Morris et al. then examined the effect of miRNA-150 on normal human hematopoietic progenitor cells.  Again, the researchers observed that miRNA-150 expression promoted myeloid differentiation as evidenced by changes in morphology, cell surface markers, and gene expression, as well as the ability to form myeloid colonies in methylcellulose. Notably, the authors saw similar effects by reintroducing miRNA-150 expression in six different human AML patient cells and two BC CML patient samples.

Previous published work had defined a role for miRNA-150 in development of other blood cells, specifically T and B cells, natural killer cells, and megakaryocytes. miRNA-150 exerts its effects in these cells by targeting the transcription factor MYB. MYB is expressed in progenitor cells to maintain self-renewal of cells and MYB expression is decreased in fully mature myeloid cells.
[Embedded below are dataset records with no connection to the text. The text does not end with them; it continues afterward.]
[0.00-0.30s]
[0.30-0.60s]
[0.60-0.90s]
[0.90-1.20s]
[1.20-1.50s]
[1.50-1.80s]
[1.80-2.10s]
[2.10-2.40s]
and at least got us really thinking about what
In the AML cell lines, miRNA-150 decreased MYB protein expression. Overexpression of MYB could partially abrogate the effect of miRNA-150 on myeloid differentiation, suggesting that miRNA-150 functioned, at least in part, by decreasing MYB protein levels.

These results support a previously uncharacterized role for miRNA-150 in promoting myeloid differentiation, and demonstrate that low miRNA-150 expression contributes to the leukemic phenotype in various AML subtypes and BC CML. Confirming these results, a published study using a murine model of AML showed that miRNA-150 expression decreased the proliferation of leukemic cells and increased the survival of mice (Jiang et al., 2012). "The discovery of non-coding RNAs has dramatically altered our thinking regarding how normal cells and cancer cells are regulated and identified a completely novel way that cancer cells may be targeted in the future. We are now using high-throughput miRNA library screening approaches to identify other miRNAs with currently unknown roles in cell differentiation, growth or death and examining how a subset of these miRNAs are regulated," according to Dr. Oehler.  "Lastly, although, still technically difficult, one ultimate goal is to establish if miRNAs can be therapeutics in their own right and if so which are the best candidates."
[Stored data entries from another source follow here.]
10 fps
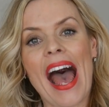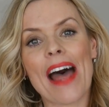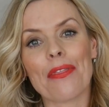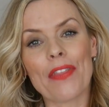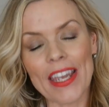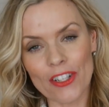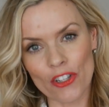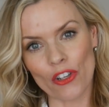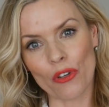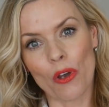and they
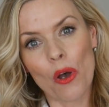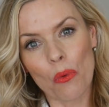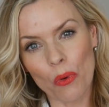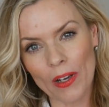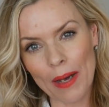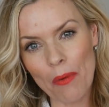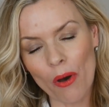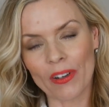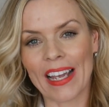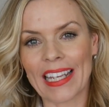too will come
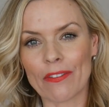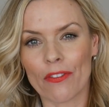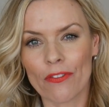on and give a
Morris VA, Zhang A, Yang T, Stirewalt DL, Ramamurthy R, Meshinchi S, Oehler VG. 2013. MicroRNA-150 Expression Induces Myeloid Differentiation of Human Acute Leukemia Cells and Normal Hematopoietic Progenitors. PLoS One 8:e75815.
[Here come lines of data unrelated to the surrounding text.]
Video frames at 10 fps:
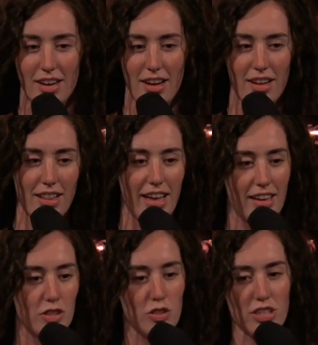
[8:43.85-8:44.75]
a
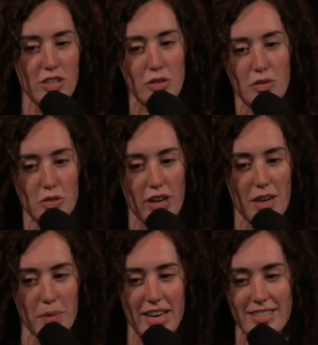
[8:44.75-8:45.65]
like jujitsu
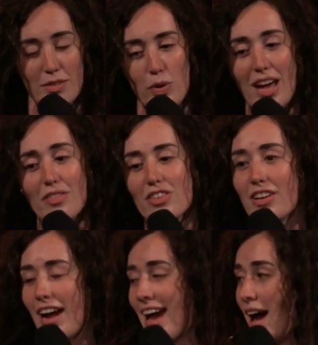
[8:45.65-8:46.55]
training place, and whenever
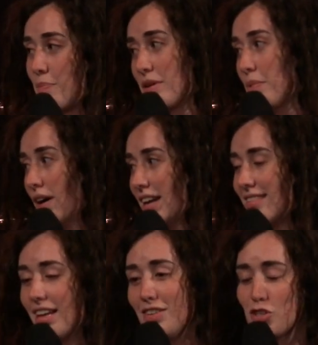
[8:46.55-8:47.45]
I happen upon it,
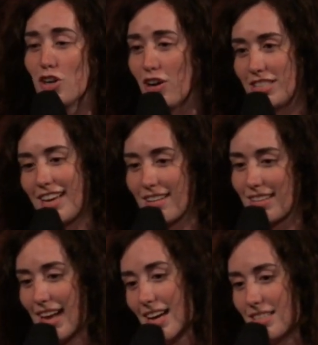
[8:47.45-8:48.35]
then sure I'll take a
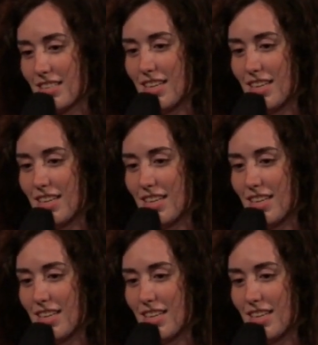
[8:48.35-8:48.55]
class.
See also: Jiang X, Huang H, Li Z, Li Y, Wang X, Gurbuxani S, Chen P, He C, You D, Zhang S, Wang J, Arnovitz S, Elkahloun A, Price C, Hong GM, Ren H, Kunjamma RB,Neilly MB, Matthews JM, Xu M, Larson RA, Le Beau MM, Slany RK, Liu PP, Lu J, Zhang J, He C, Chen J. 2012. Blockade of miR-150 maturation by MLL-fusion/MYC/LIN-28 is required for MLL-associated leukemia. Cancer Cell 22(4):524-535.